=== Section Start ===

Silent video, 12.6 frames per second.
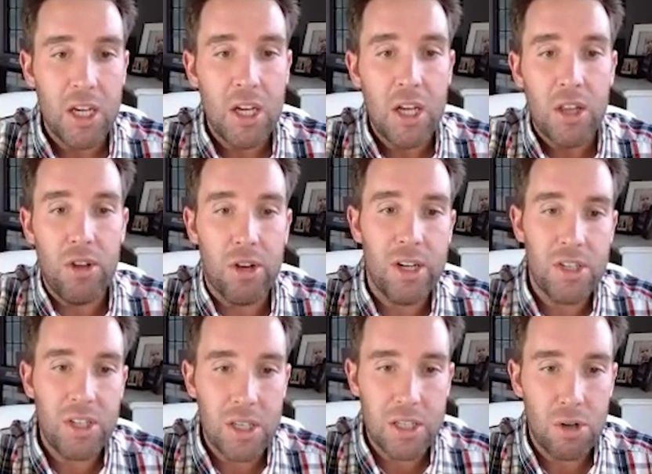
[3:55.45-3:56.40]
they're going to see
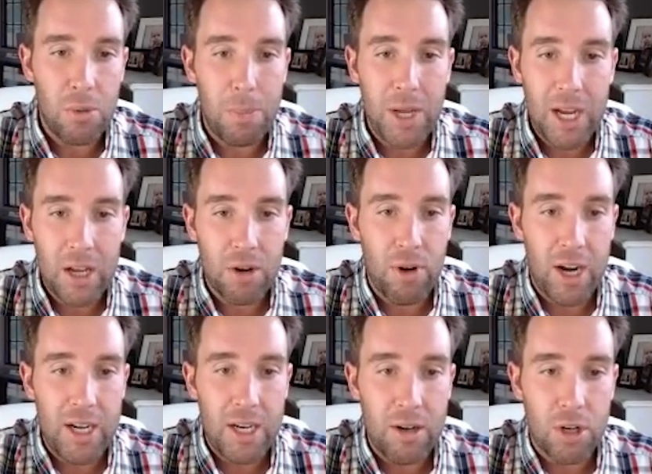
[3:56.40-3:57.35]
this little banner
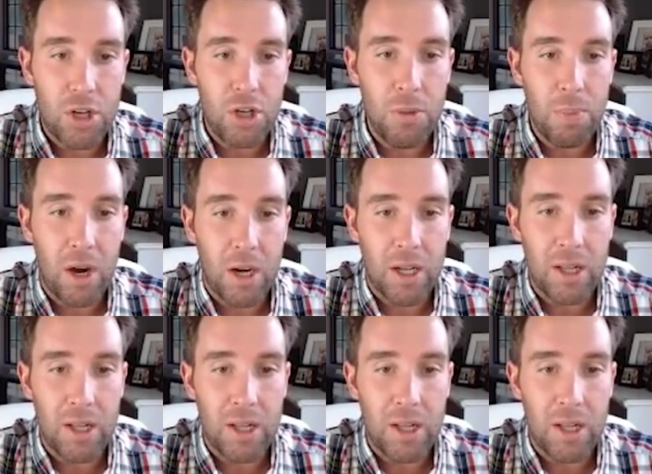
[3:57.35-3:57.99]
right here, coupon.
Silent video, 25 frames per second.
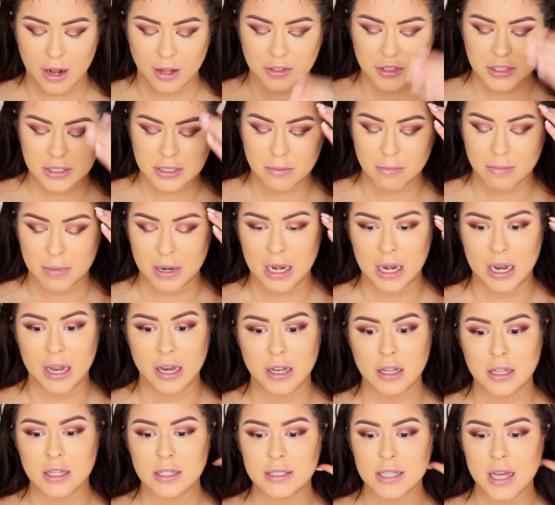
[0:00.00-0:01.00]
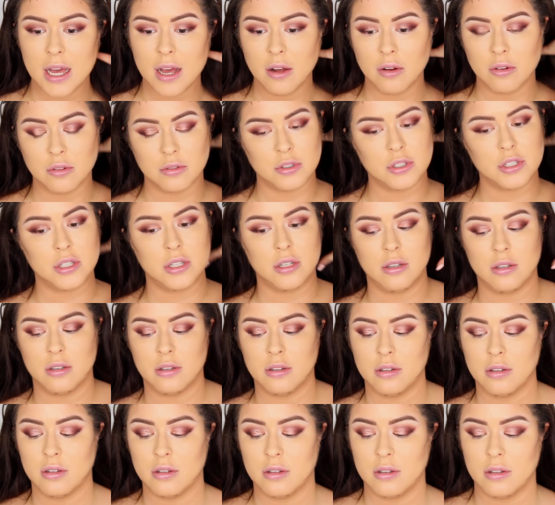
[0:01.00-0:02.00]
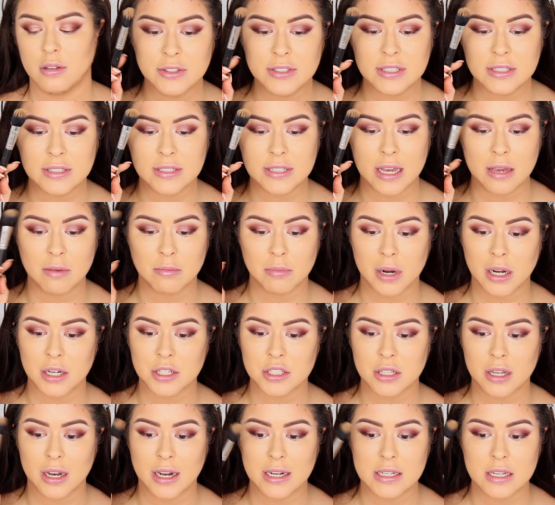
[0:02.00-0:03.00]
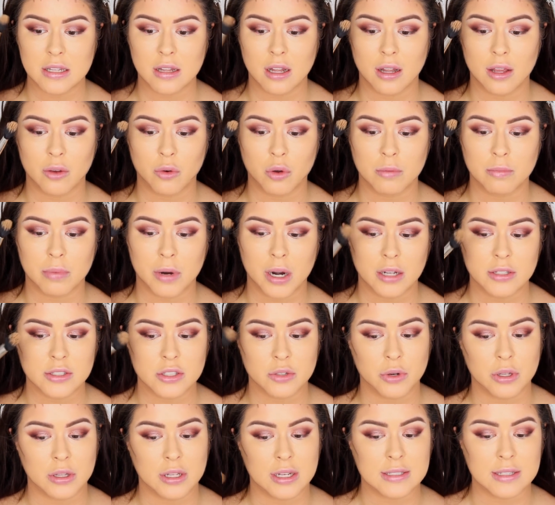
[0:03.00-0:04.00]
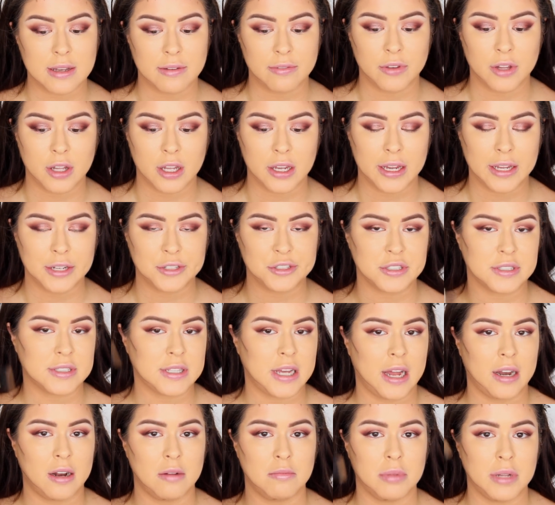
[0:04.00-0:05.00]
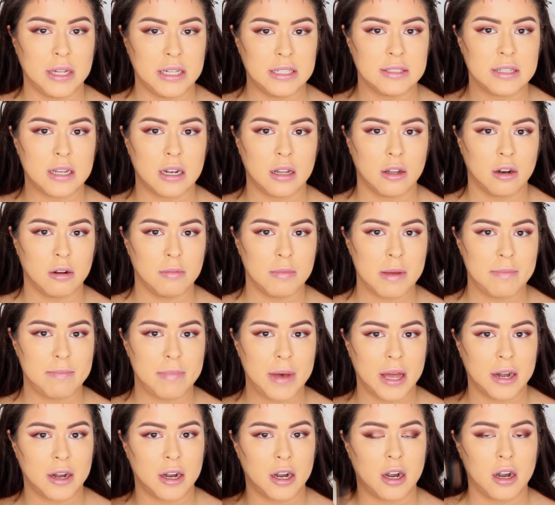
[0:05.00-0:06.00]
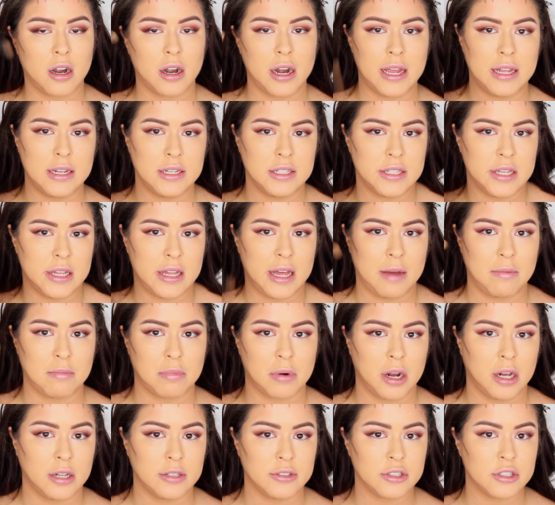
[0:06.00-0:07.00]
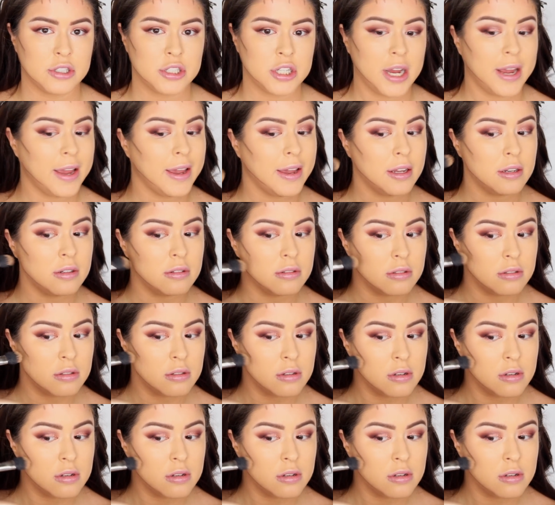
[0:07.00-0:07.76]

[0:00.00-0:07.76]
And I'll just blend this out. It's the same brush that I did the liquid bronzer with, because I feel like it just kind of blends it a little bit better into that bronzer shade.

=== Section End ===

◆ **Exercise instructions**
Give back every entry in full, exactly as written, with no picture included.

◆ **Task answer**
Silent video, 12.6 frames per second.
[3:55.45-3:56.40]
they're going to see
[3:56.40-3:57.35]
this little banner
[3:57.35-3:57.99]
right here, coupon.
Silent video, 25 frames per second.
[0:00.00-0:01.00]
[0:01.00-0:02.00]
[0:02.00-0:03.00]
[0:03.00-0:04.00]
[0:04.00-0:05.00]
[0:05.00-0:06.00]
[0:06.00-0:07.00]
[0:07.00-0:07.76]

[0:00.00-0:07.76]
And I'll just blend this out. It's the same brush that I did the liquid bronzer with, because I feel like it just kind of blends it a little bit better into that bronzer shade.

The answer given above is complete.